Statistical inference and learning with incomplete data


Date
Apr 3, 2024
Event
PhD Public Lecture
Location
University of Western Ontario

Abstract
Missing data arise commonly in applications, and research on this topic has received extensive attention over the past few decades. Numerous inference methods have been developed under different missing data mechanisms, including missing completely at random, missing at random, and missing not at random. However, assessing a plausible missing data mechanism is difficult due to the lack of validation data. The challenge is further complicated by the presence of spurious variables in covariates. By utilizing newly emerging techniques, we explore new avenues concerning missing data analysis. This thesis aims to contribute fresh insights into statistical inference within the context of incomplete data and provide valid methods to address some existing research gaps.

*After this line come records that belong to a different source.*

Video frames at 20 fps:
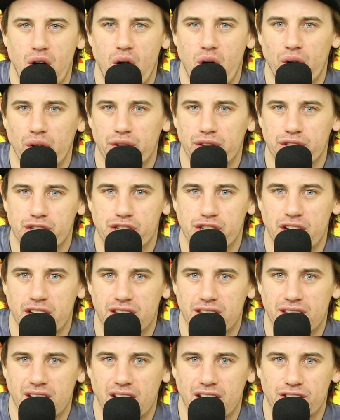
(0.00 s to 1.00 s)
all the shit
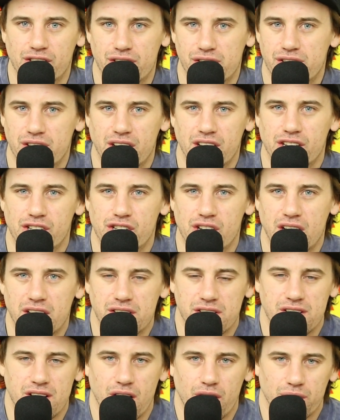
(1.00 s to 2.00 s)
in there just to get
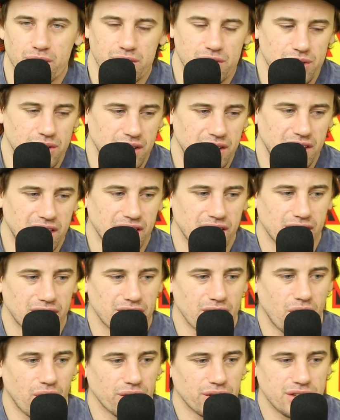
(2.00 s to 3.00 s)
chased out so they can
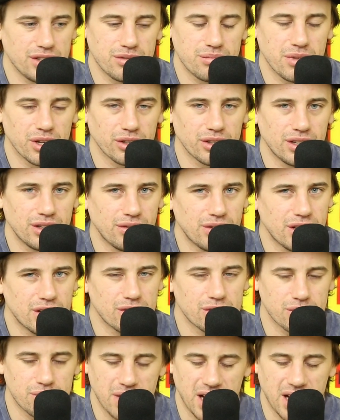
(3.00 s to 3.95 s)
get all these million views.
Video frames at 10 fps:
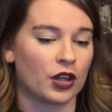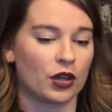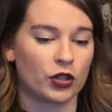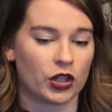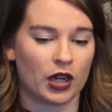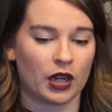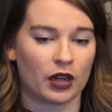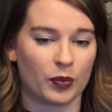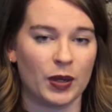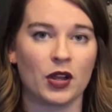
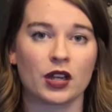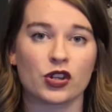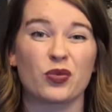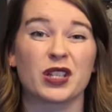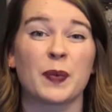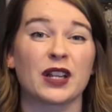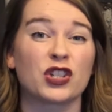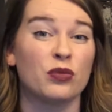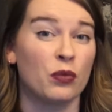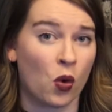negotiating, people actually
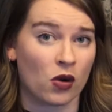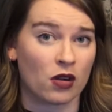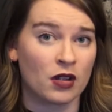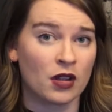respect you more.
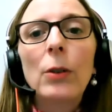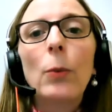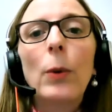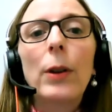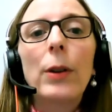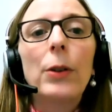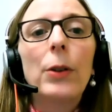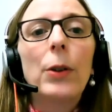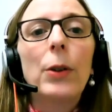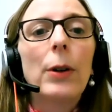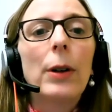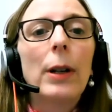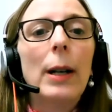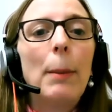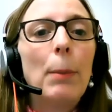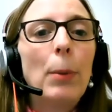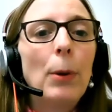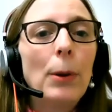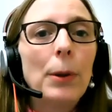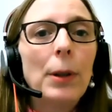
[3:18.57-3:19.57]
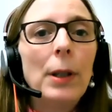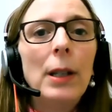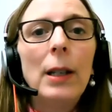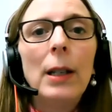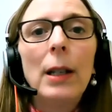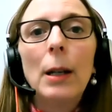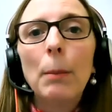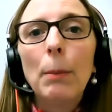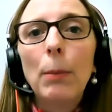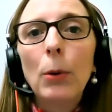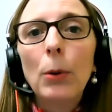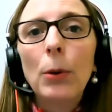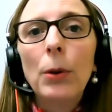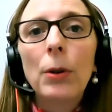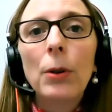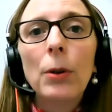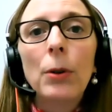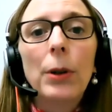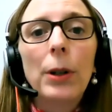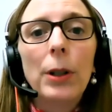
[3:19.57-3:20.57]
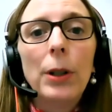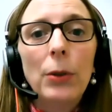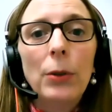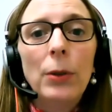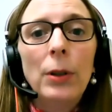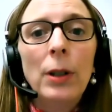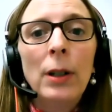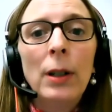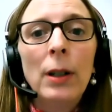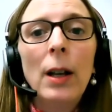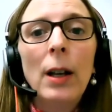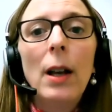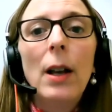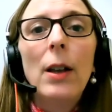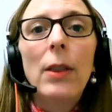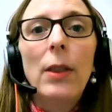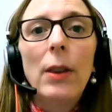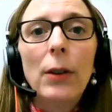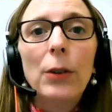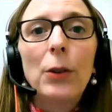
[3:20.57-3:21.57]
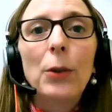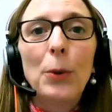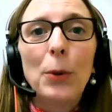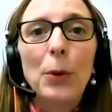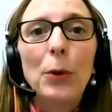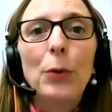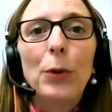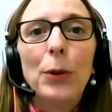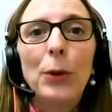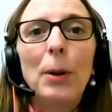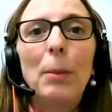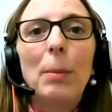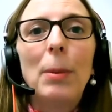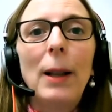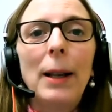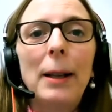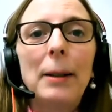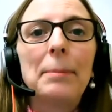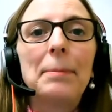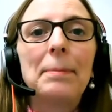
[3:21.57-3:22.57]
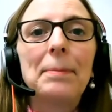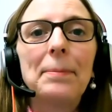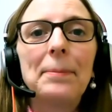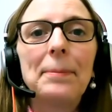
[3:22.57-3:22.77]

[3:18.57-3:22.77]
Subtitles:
whether you're an employee, an employer, or a union, there's a role for you to play.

Focusing on missingness in the response variable, the first project proposes a unified framework to address the missingness effects. Leveraging the generalized linear model to facilitate the dependence of the response on the associated covariates, we develop concurrent estimation and variable selection procedures using regularized likelihood, and we establish the asymptotic properties for the resultant estimators rigorously. The proposed methods offer flexibility and generality, eliminating the need of assuming a specific missing data mechanism - a requirement in most available methods. Empirical studies demonstrate the satisfactory performance of the proposed methods in finite sample settings. Furthermore, the project outlines extensions to accommodating missingness in both the response and covariates.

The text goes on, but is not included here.